Prompt:
Print all of the data below exactly as it appears, leaving out every image.

Given records:
============================================================

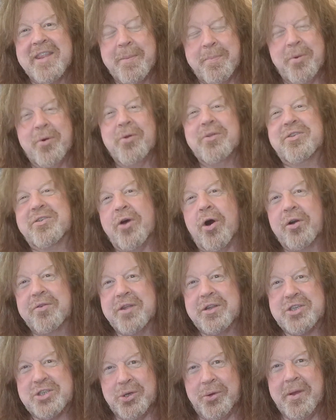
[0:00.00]
The poor dog
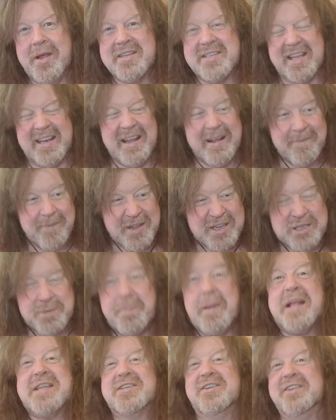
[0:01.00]
that joins in. He
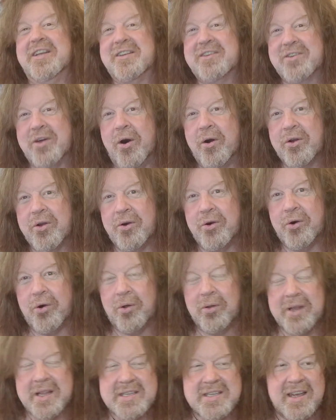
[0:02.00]
spits on the dog
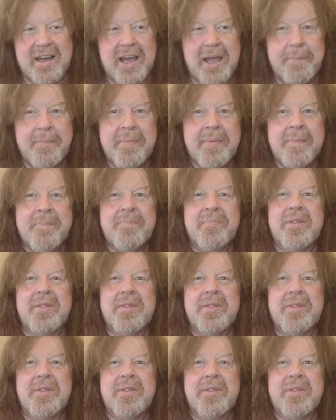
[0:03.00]
all the time.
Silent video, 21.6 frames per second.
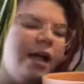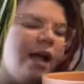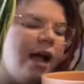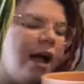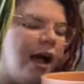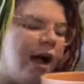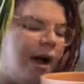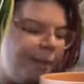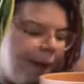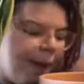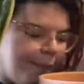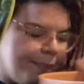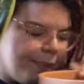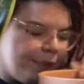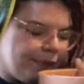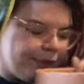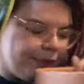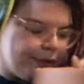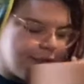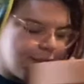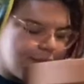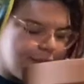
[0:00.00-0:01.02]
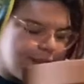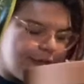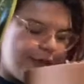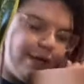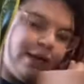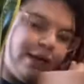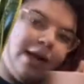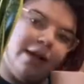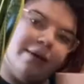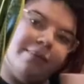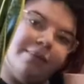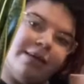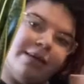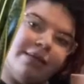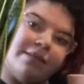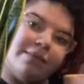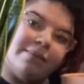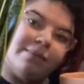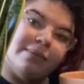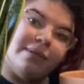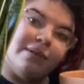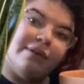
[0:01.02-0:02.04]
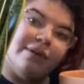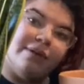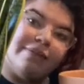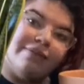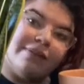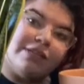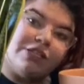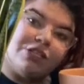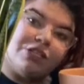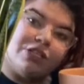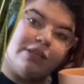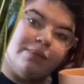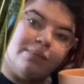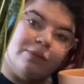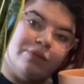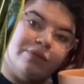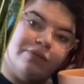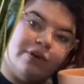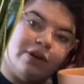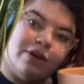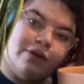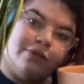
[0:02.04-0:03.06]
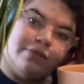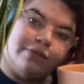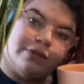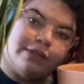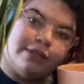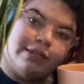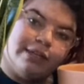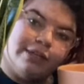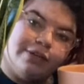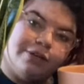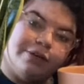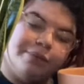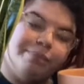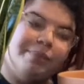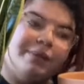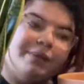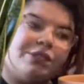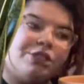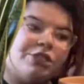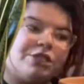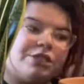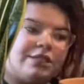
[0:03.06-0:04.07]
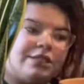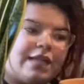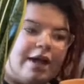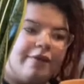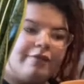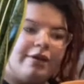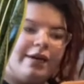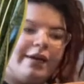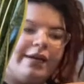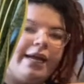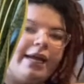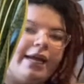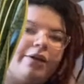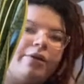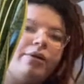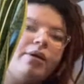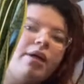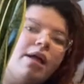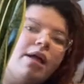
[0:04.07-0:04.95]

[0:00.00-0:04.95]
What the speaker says: I put her in this terracotta because I'm gonna eventually move her over here, but just not right now.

============================================================

Output below:
[0:00.00]
The poor dog
[0:01.00]
that joins in. He
[0:02.00]
spits on the dog
[0:03.00]
all the time.
Silent video, 21.6 frames per second.
[0:00.00-0:01.02]
[0:01.02-0:02.04]
[0:02.04-0:03.06]
[0:03.06-0:04.07]
[0:04.07-0:04.95]

[0:00.00-0:04.95]
What the speaker says: I put her in this terracotta because I'm gonna eventually move her over here, but just not right now.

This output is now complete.